Stored data>
---+---

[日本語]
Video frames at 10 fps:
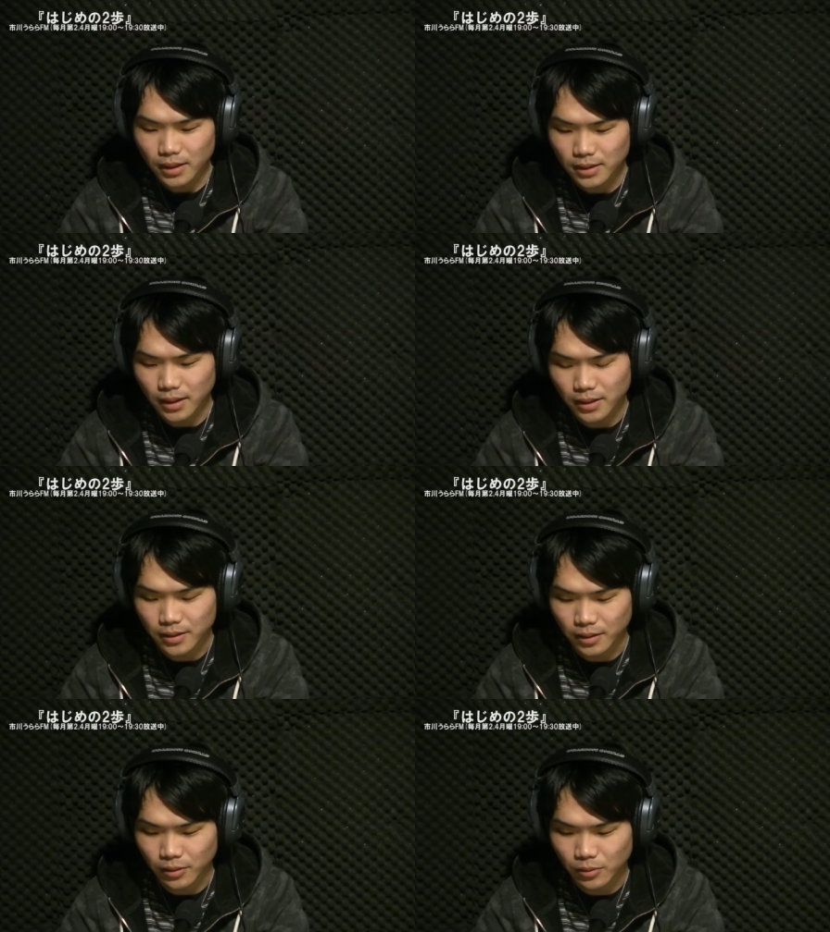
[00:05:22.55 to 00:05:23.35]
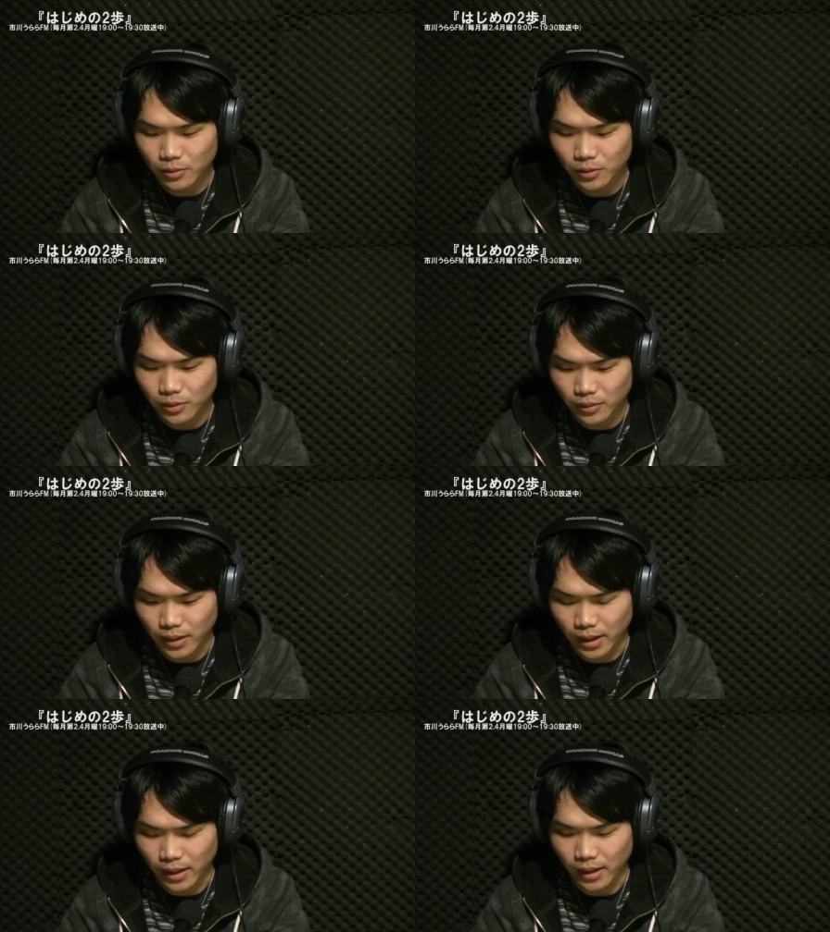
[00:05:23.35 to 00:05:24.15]
さてですねここの、
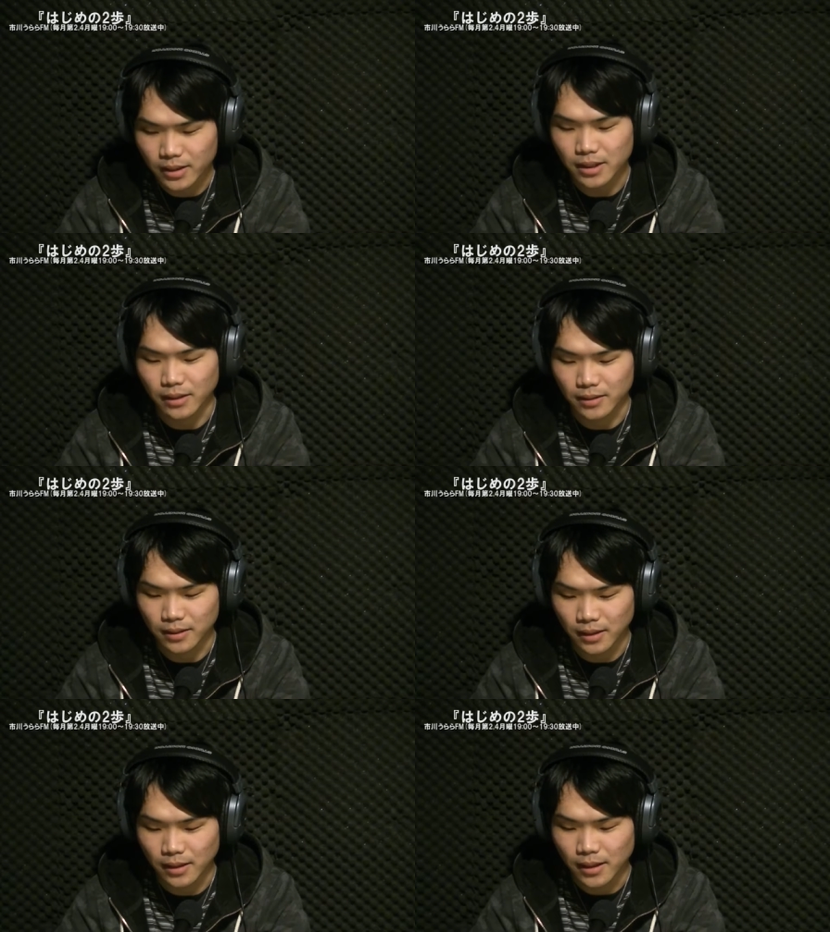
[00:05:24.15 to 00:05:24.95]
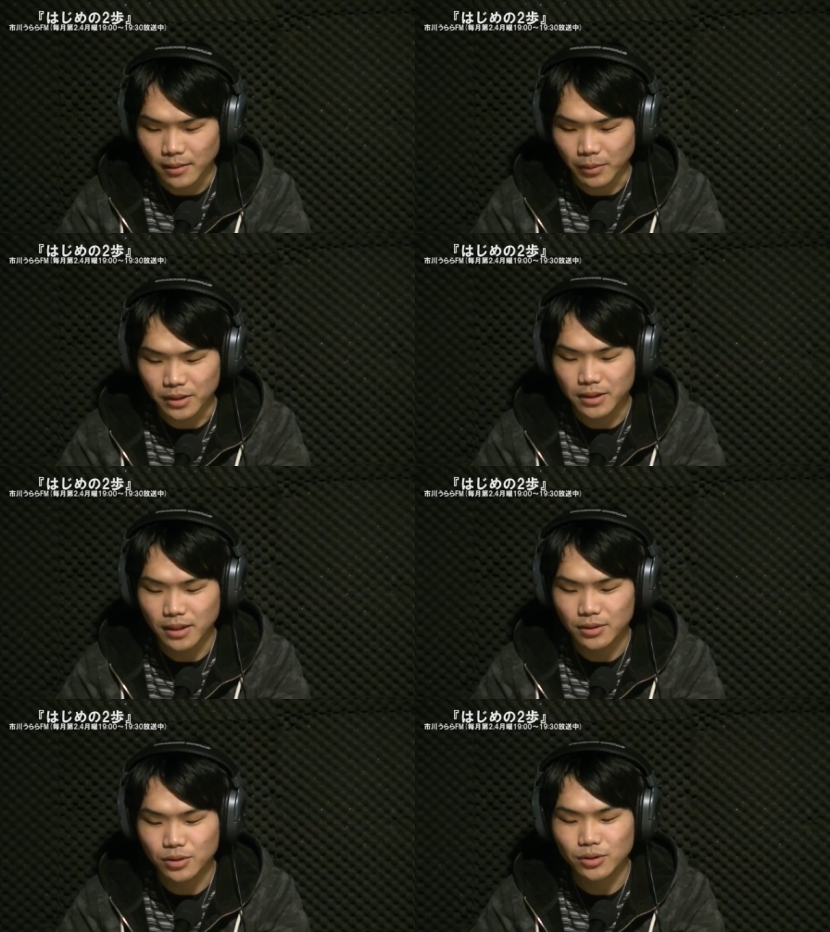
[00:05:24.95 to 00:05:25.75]
えー、駅舎ですが、まあ、
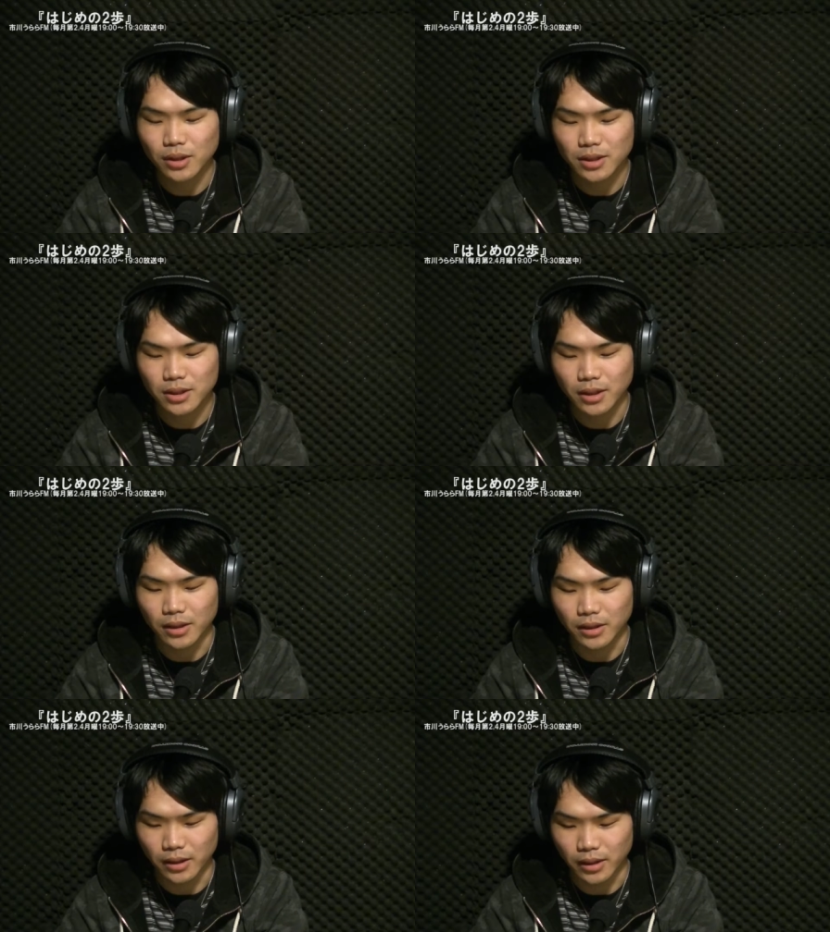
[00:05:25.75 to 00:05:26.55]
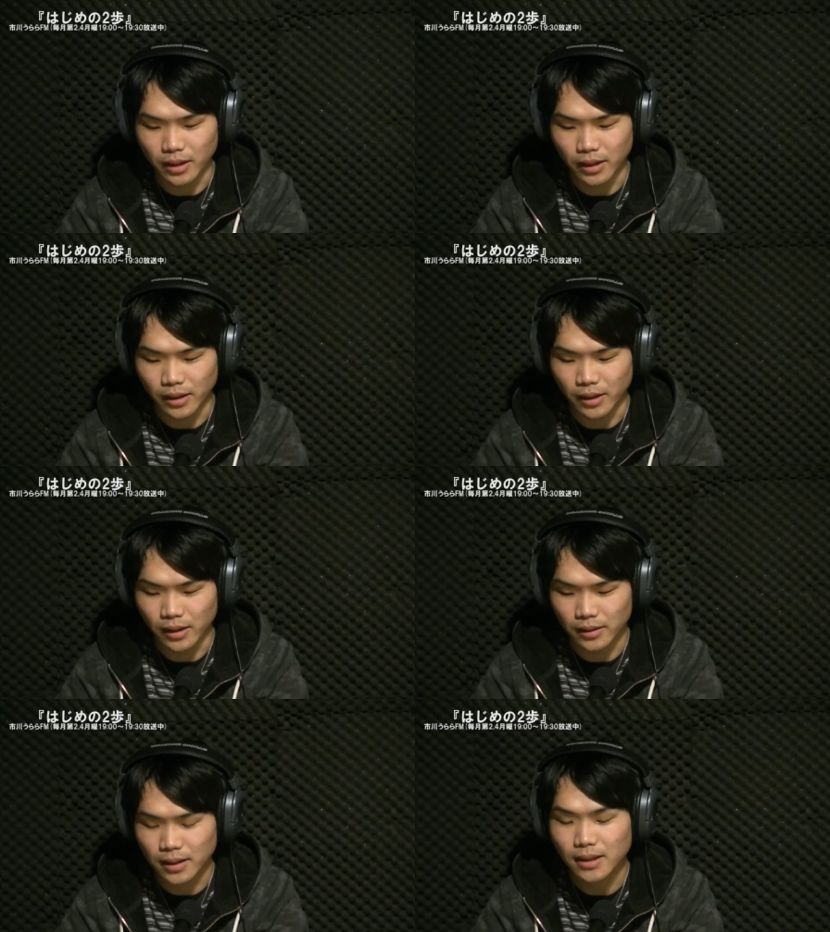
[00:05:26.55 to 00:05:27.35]
2018年に、
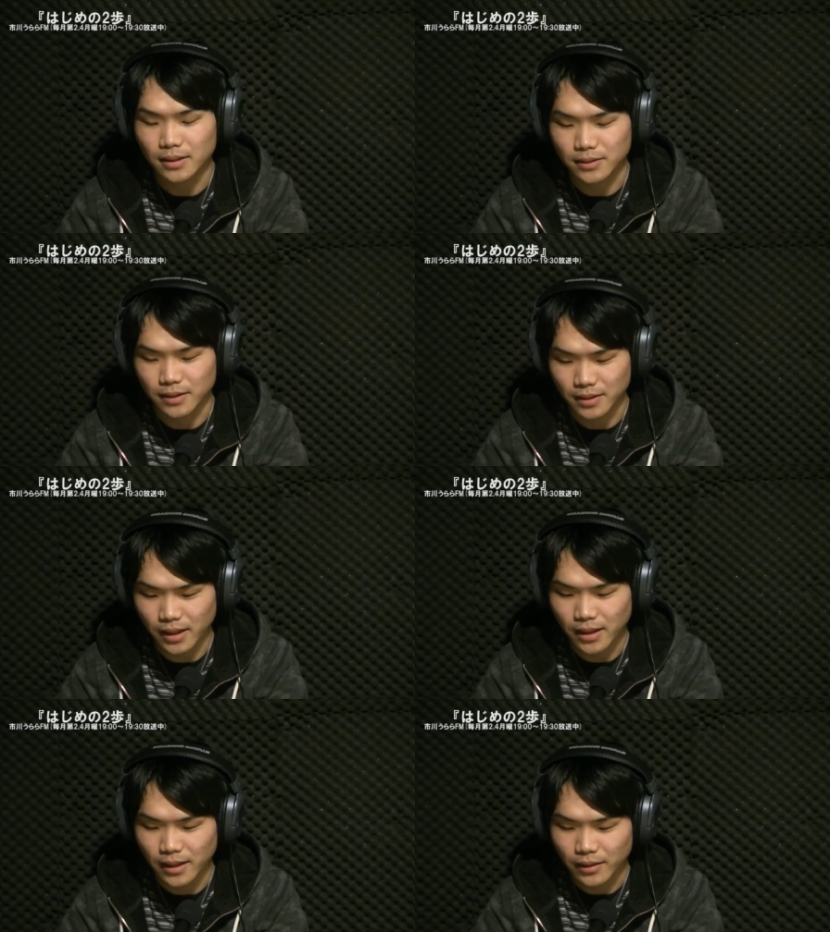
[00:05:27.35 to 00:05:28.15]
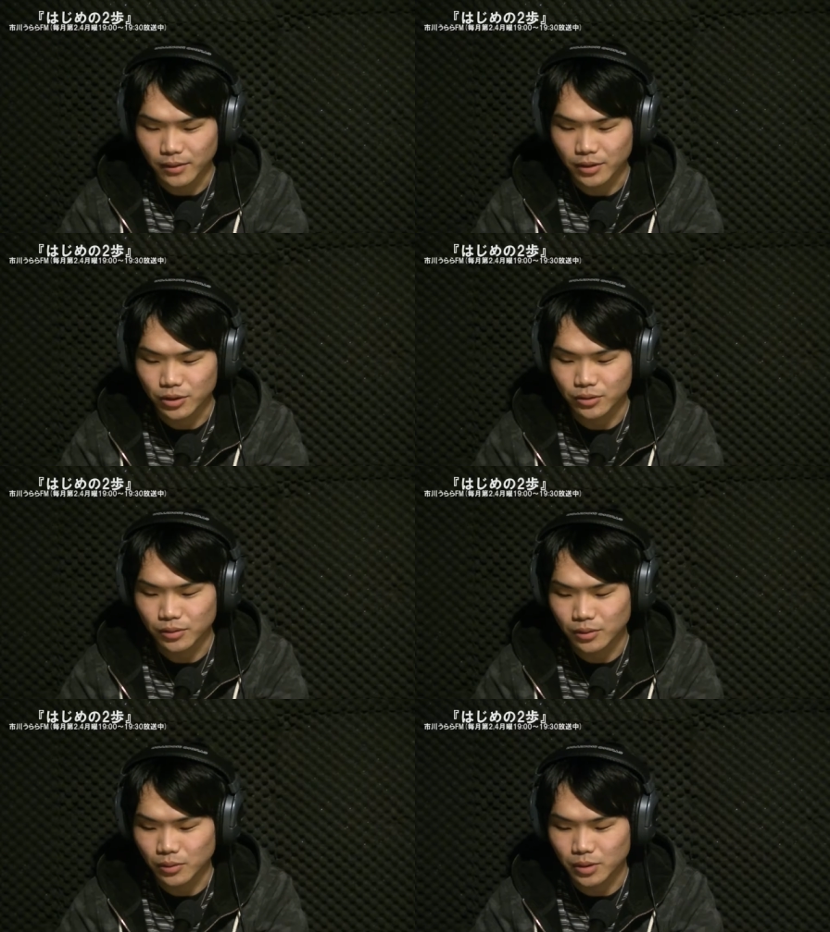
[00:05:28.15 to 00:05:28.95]
えー、3月ですね
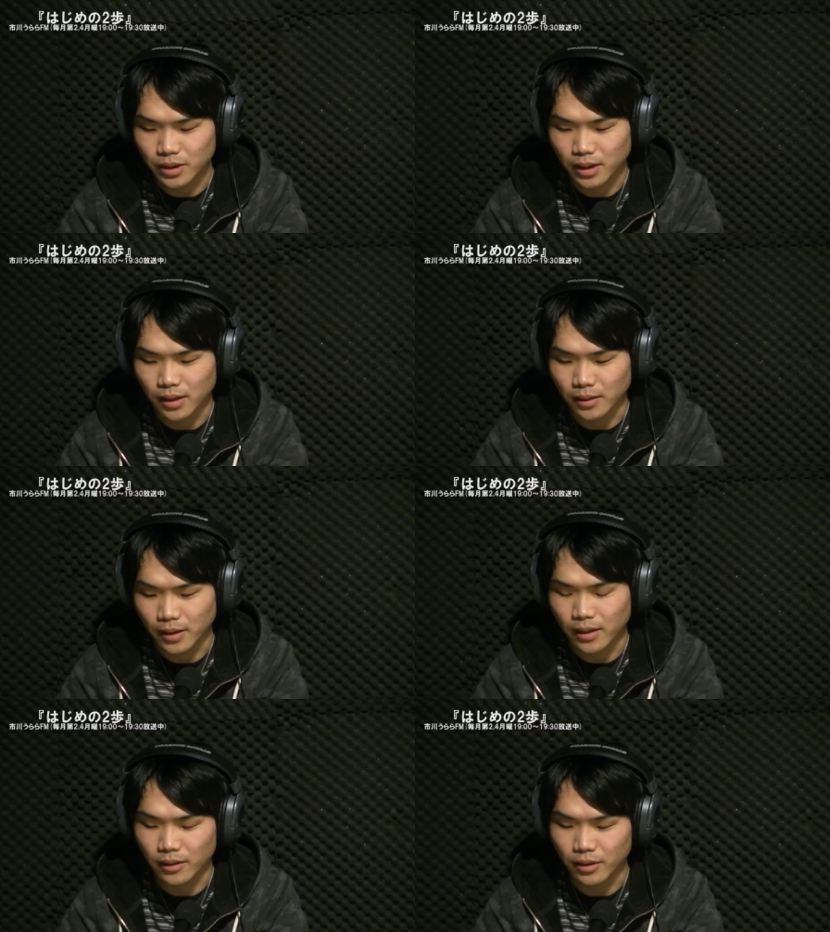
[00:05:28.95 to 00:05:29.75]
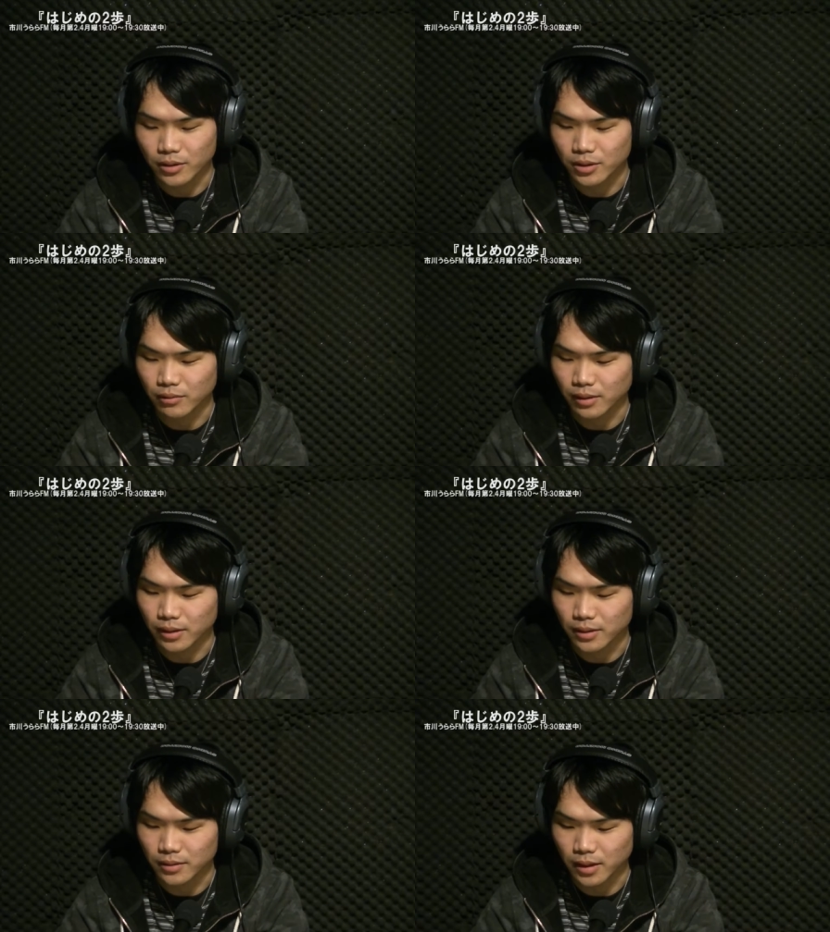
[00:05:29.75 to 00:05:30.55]
竣工した現駅舎は
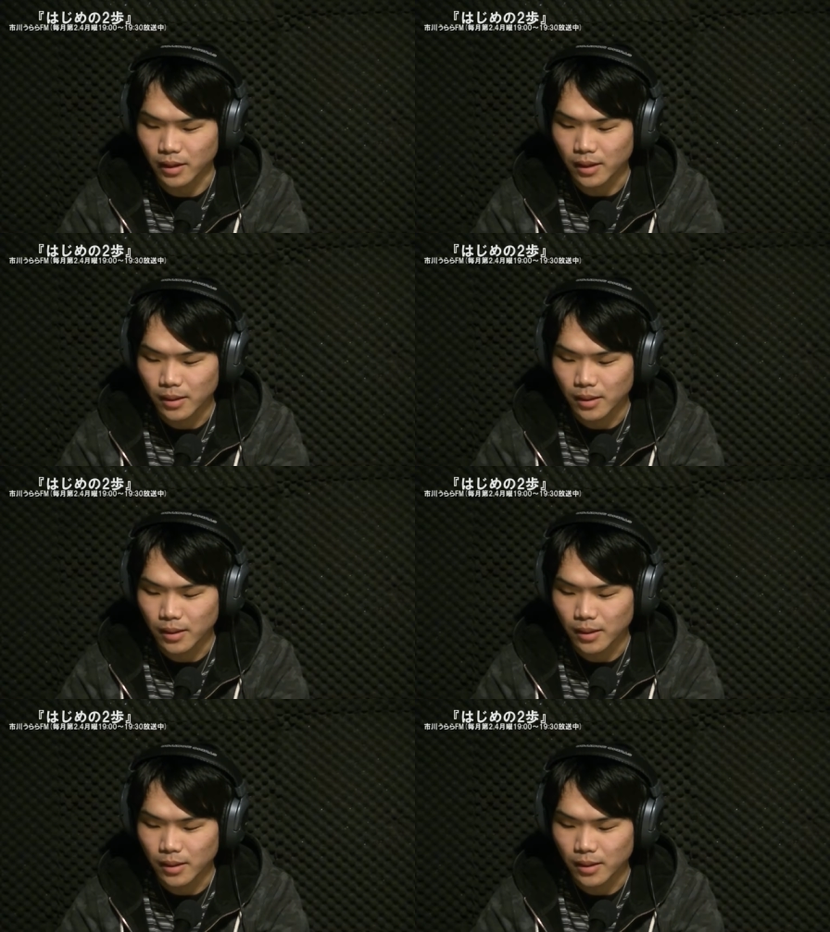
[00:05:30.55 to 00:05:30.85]
ですね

---+---

Beginning with the line that contains "[00:05:22.55 to 00:05:23.35]" and ending with the last line of the data, restate each line word for word. Exclude the pictures.

[00:05:22.55 to 00:05:23.35]
[00:05:23.35 to 00:05:24.15]
さてですねここの、
[00:05:24.15 to 00:05:24.95]
[00:05:24.95 to 00:05:25.75]
えー、駅舎ですが、まあ、
[00:05:25.75 to 00:05:26.55]
[00:05:26.55 to 00:05:27.35]
2018年に、
[00:05:27.35 to 00:05:28.15]
[00:05:28.15 to 00:05:28.95]
えー、3月ですね
[00:05:28.95 to 00:05:29.75]
[00:05:29.75 to 00:05:30.55]
竣工した現駅舎は
[00:05:30.55 to 00:05:30.85]
ですね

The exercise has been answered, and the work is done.